Interview with Helen Walliker
This is a summary of an interview with Helen Walliker recorded by Ann Kneif on 2nd October 2012 at her house in Harvel.
Parents Robert and Doris French had seven children: 3 girls and 4 boys. Father and 3 boys farmed as farming was family tradition going back to 14th century. The Family is still farming.
Hook Green House in family for many years but now sold.
LIFE AT HOME
All the children learned to ride. One brother rode point-to-point. Helen used to be groom at the same stables. Involved in farming activities during the War. Helen was born 1919.
Describes the type of farming – in early days lots of animals - cattle and sheep and then corn after brothers joined and the farm expanded. Breeds sheep but not cattle or horses. Recounts a story when the sheep got into a garden. Cattle arrived on the train and were driven up to the farm. There were only narrow lanes so there was not much traffic, even on the Main Road. Remembers when there were snow drifts up to 6 feet deep with a narrow passage dug through and they went tobogganing.
Helen went to a kindergarten in Meopham before having a private governess. She then went to Gad’s Hill and then to Wadhurst College, where she was a boarder. Went with one sister. No tuck was allowed but kept store in woods. Went to church but not regularly. Many of the French family are buried there.
RECREATION AND FARMING
Recreation: tennis court at home but spent most of time with ponies and horses. In 1929, one of first members of Pony Club and is now President. Story of riding and sister galloped off and was thrown off pony, which went home. Father loved hunting and riding and used horse to get around the farm. Mother was doctor’s daughter from Scotland. She did not ride but liked cooking and looked after chickens. Had help in house. Contact with other farmers. Own daughter married a farmer in Higham.
TRANSPORT AND SHOPS
Main transport was horse and carriage. Had first car, an old Ford, before War. Only one shop and PO. Mother bought provisions weekly at Meopham Green. Mother made clothes. Only remembers 3 houses on Hook Green when young.

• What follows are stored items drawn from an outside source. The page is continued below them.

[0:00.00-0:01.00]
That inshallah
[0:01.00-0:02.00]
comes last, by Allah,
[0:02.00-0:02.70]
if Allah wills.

The Coronation was a big celebration on Meopham Green – watched on TV.
Went to America and then Australia for 2 years because of husband’s job but kept Bailiff’s House whilst travelling. When returned noticed more buildings in village.
Camer Park was private before War and part of family farmland. After War it became a public park.

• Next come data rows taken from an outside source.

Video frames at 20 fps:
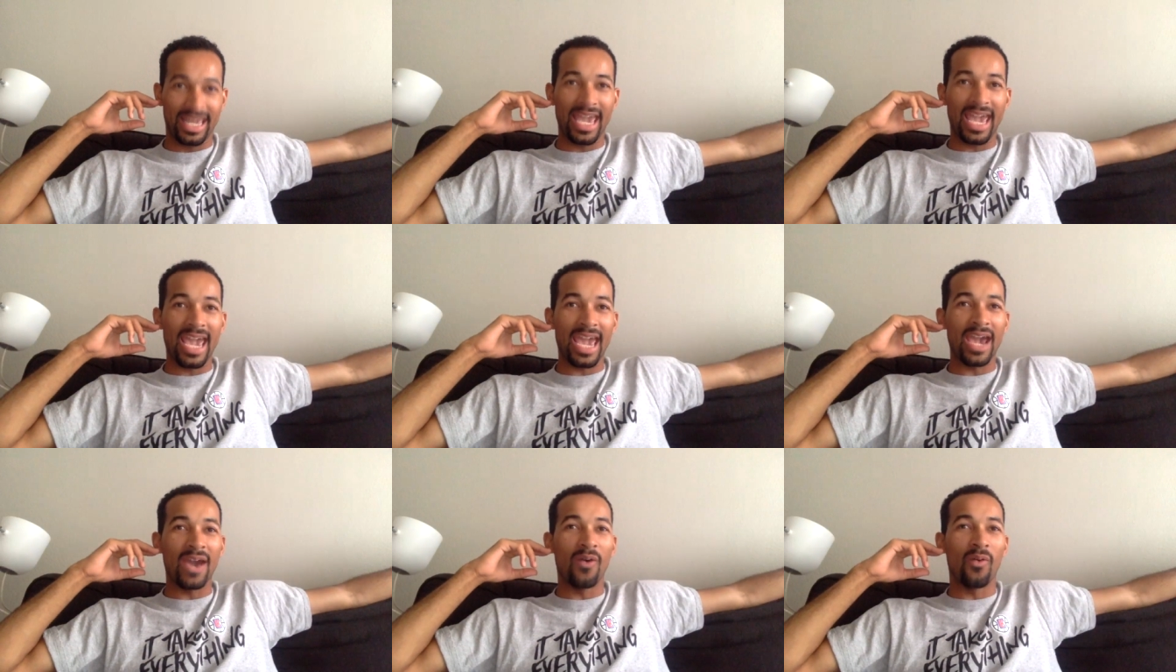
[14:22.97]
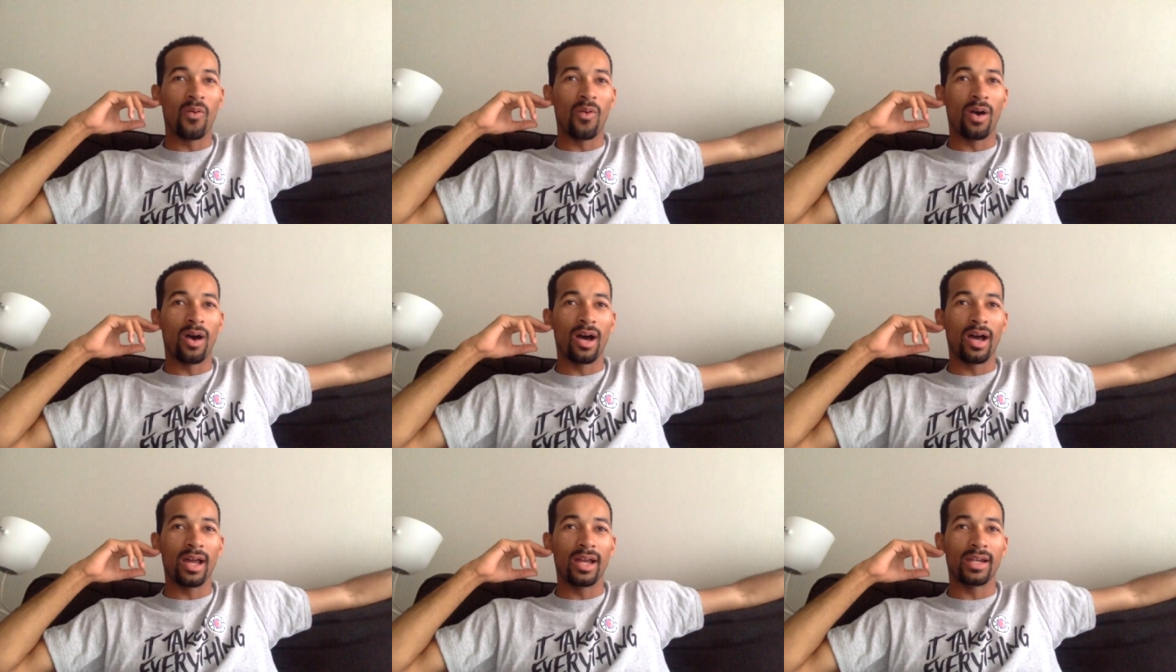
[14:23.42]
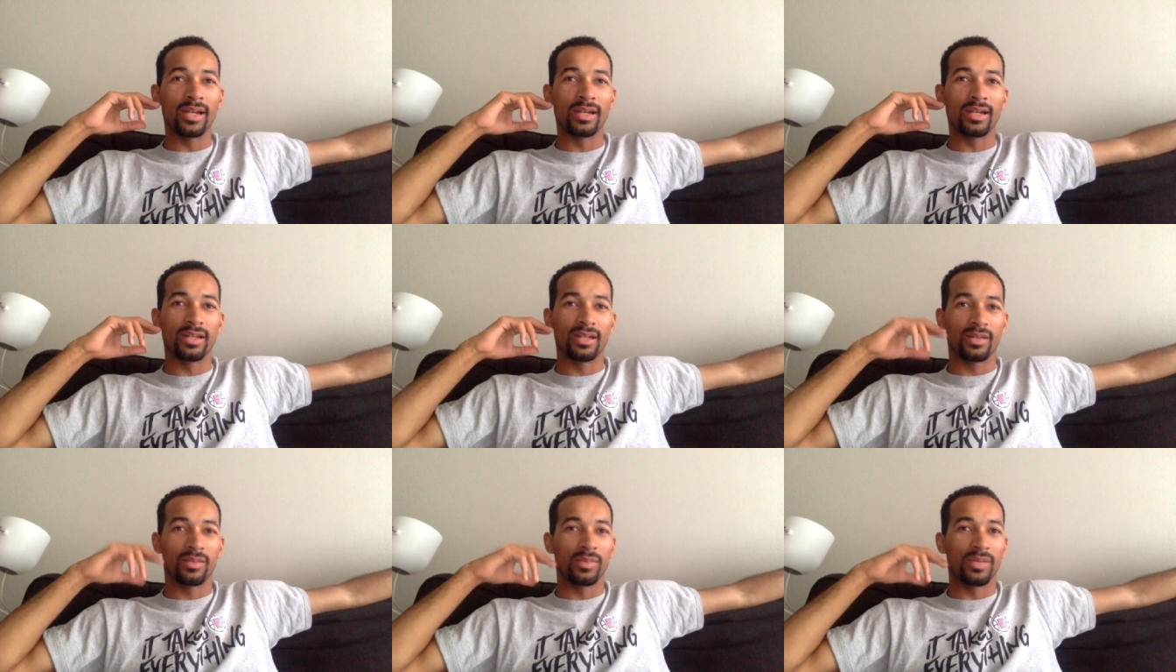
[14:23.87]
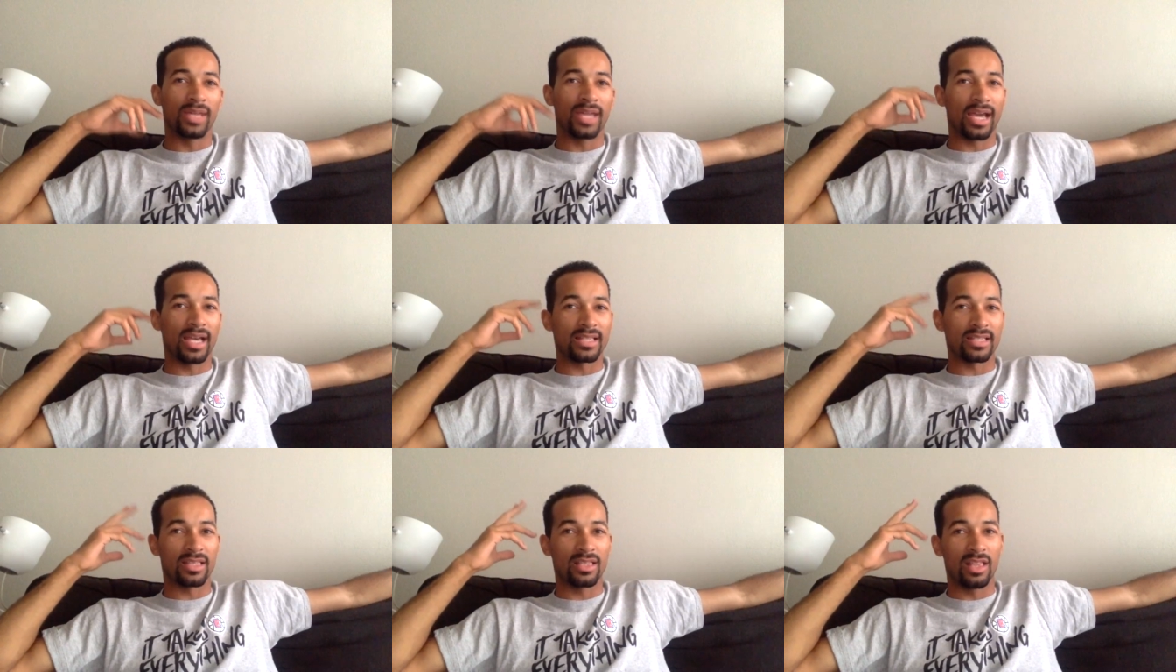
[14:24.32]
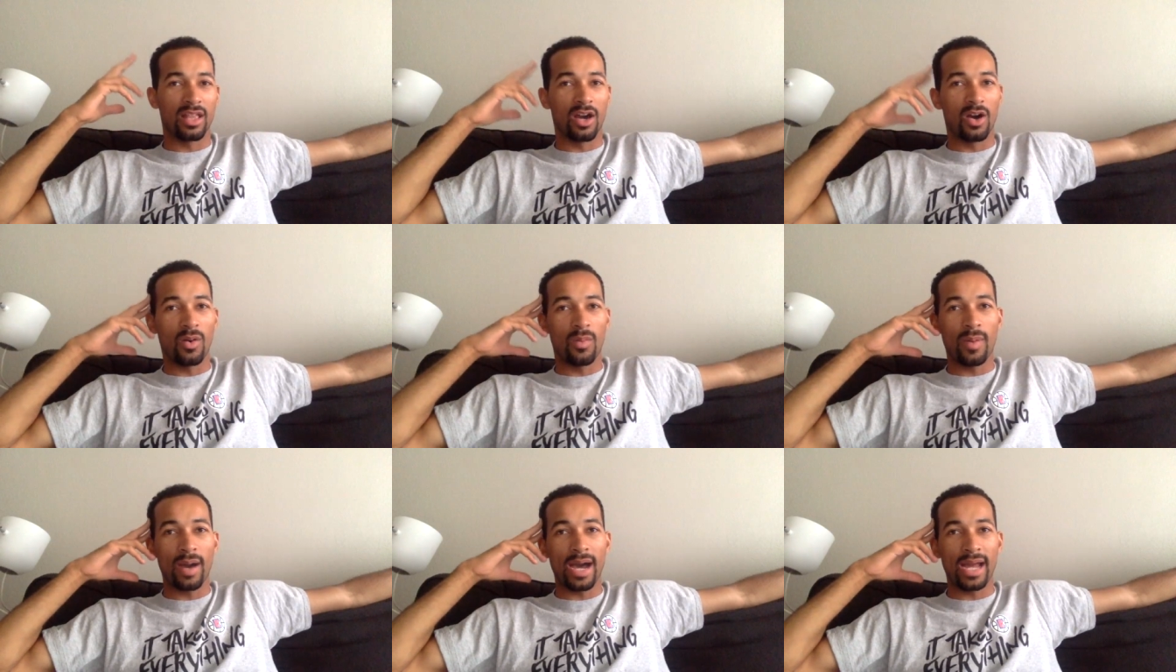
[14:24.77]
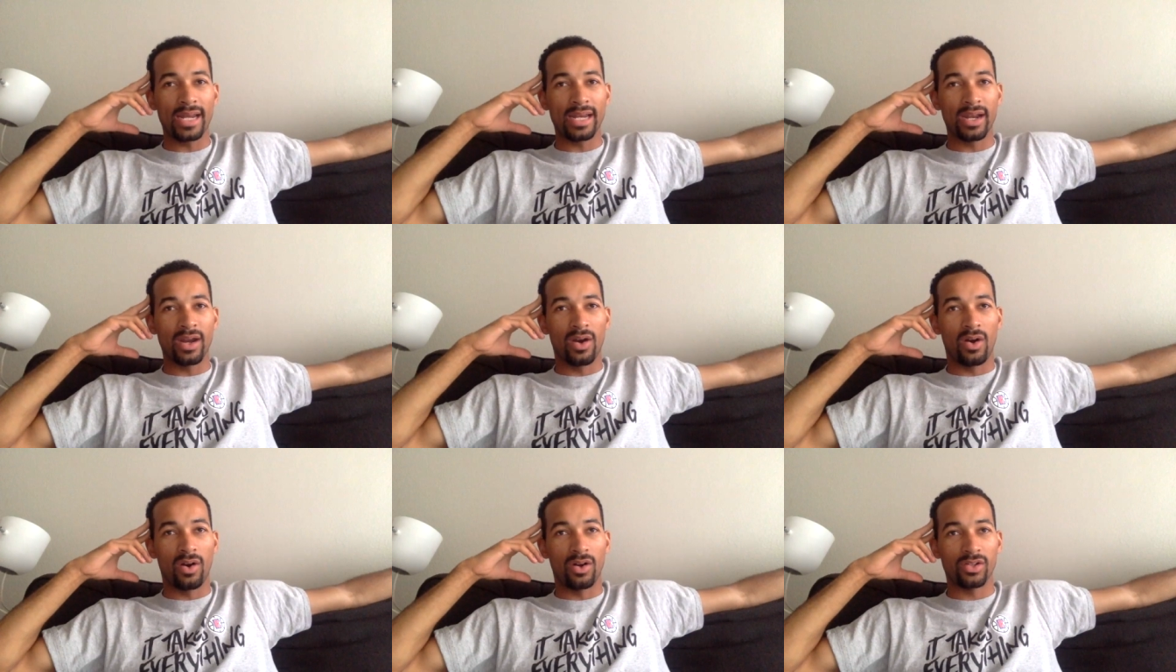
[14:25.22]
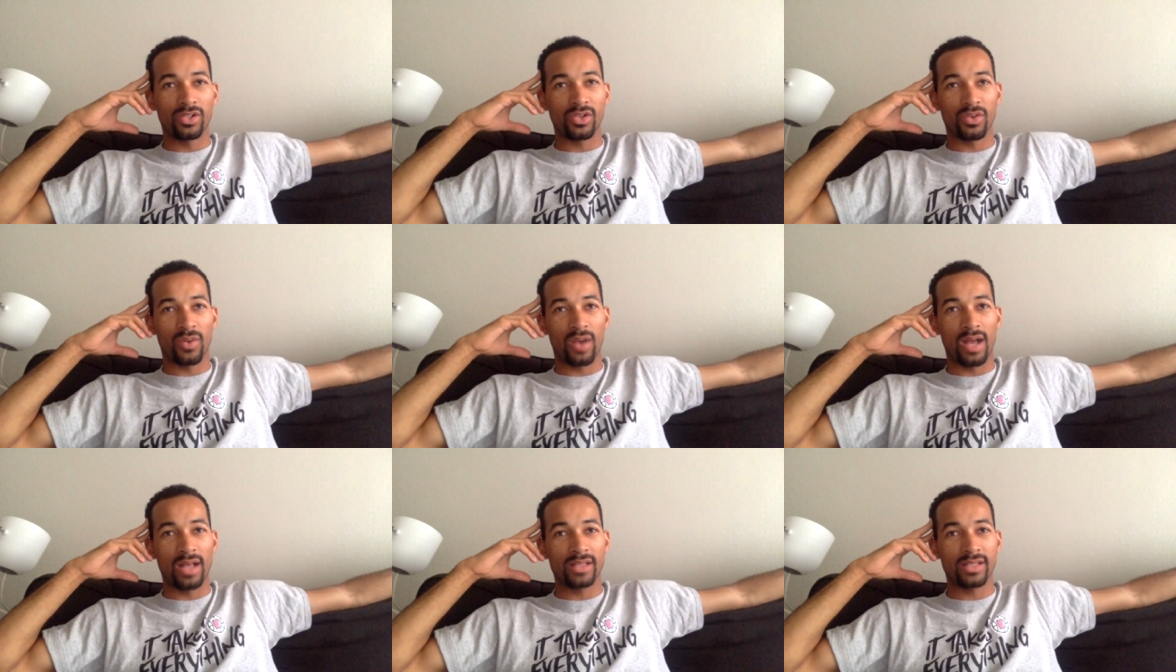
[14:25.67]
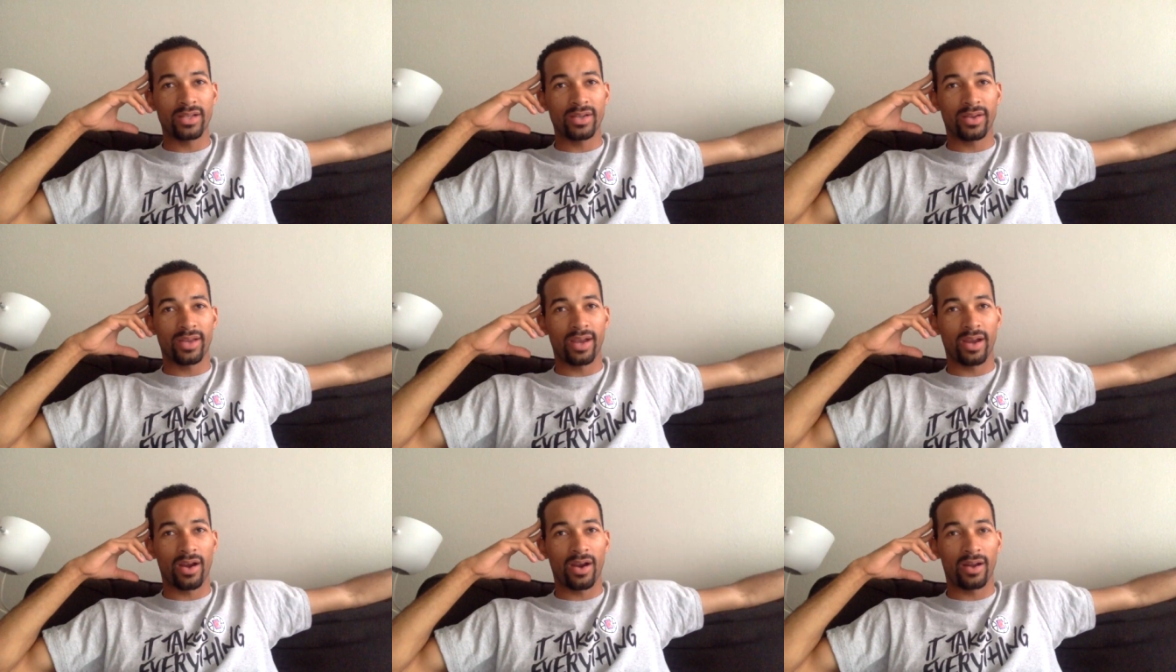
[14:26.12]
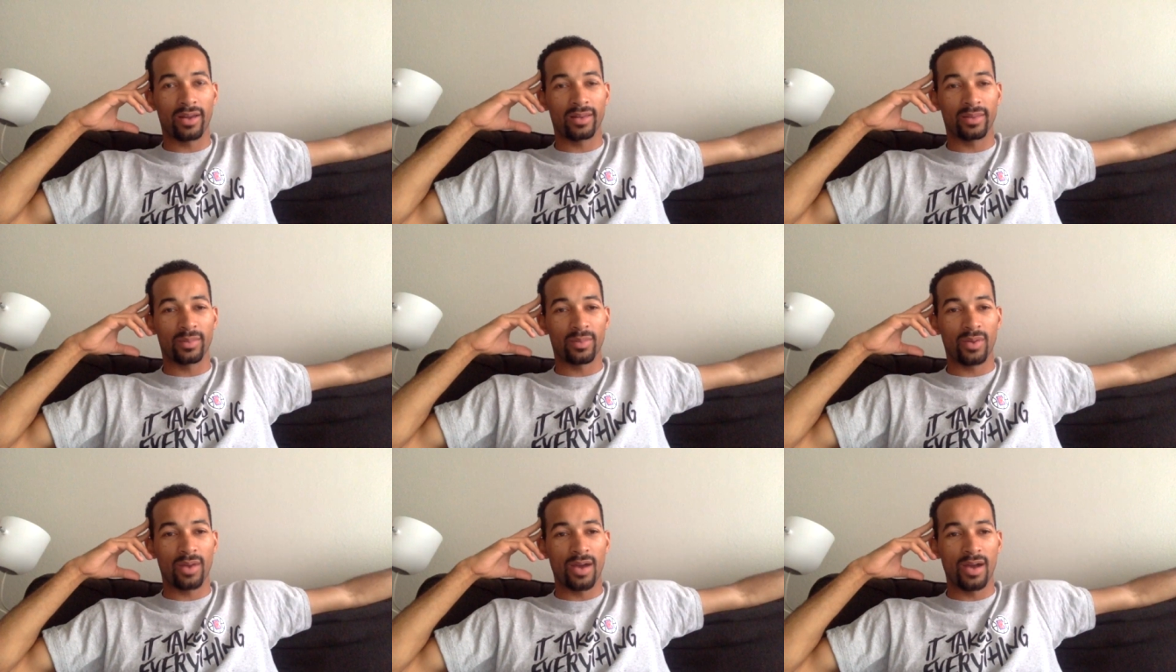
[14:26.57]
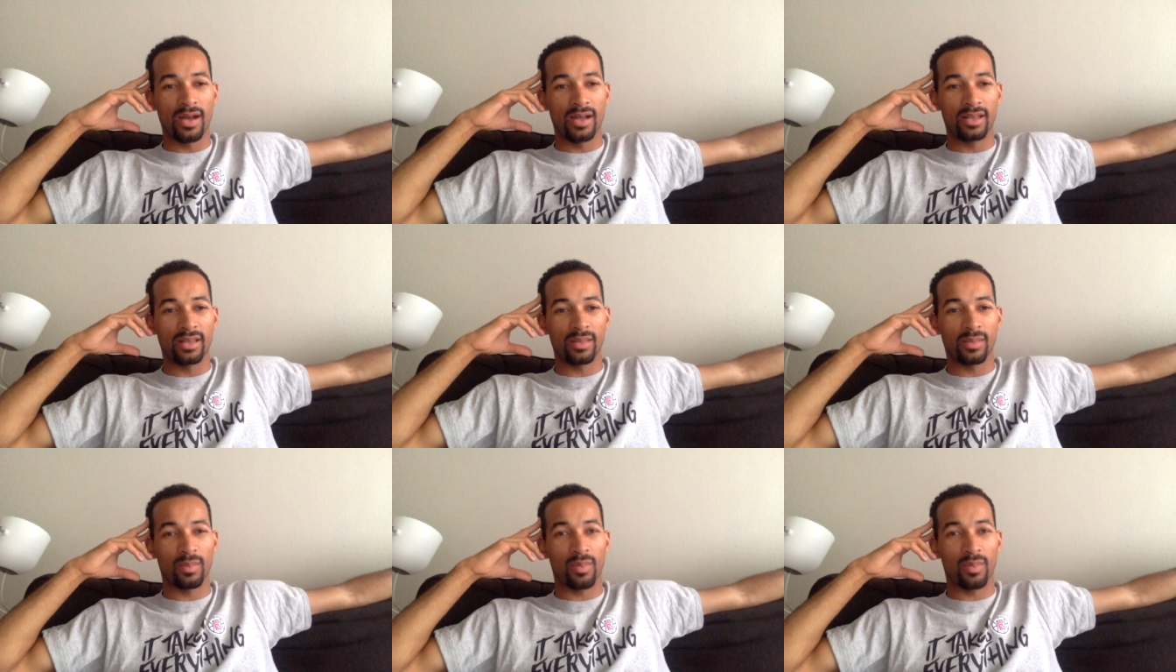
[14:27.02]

and one because nobody on Toronto can guard LeBron.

War – joined FANY. Learned first aid in Meopham and then sent to a hospital in Devon (Moretonhampstead). Met husband, John (RAF), in Devon and married in 1942. Wedding dress made from parachute silk and lent to 5 other brides. Reception at farmhouse, Hook Green. Stopped working after married. During the War a plane crashed in the farmyard killing NZ pilot. Old barn destroyed.
Meopham Cricket Club – brother and husband played.
LIFE IN MEOPHAM
Bailiff’s House belonged to Camer Estate and bought it in 1967. Has lived there since. Mentions own children. Changes in the village. Mentions Vicar Tait and the church.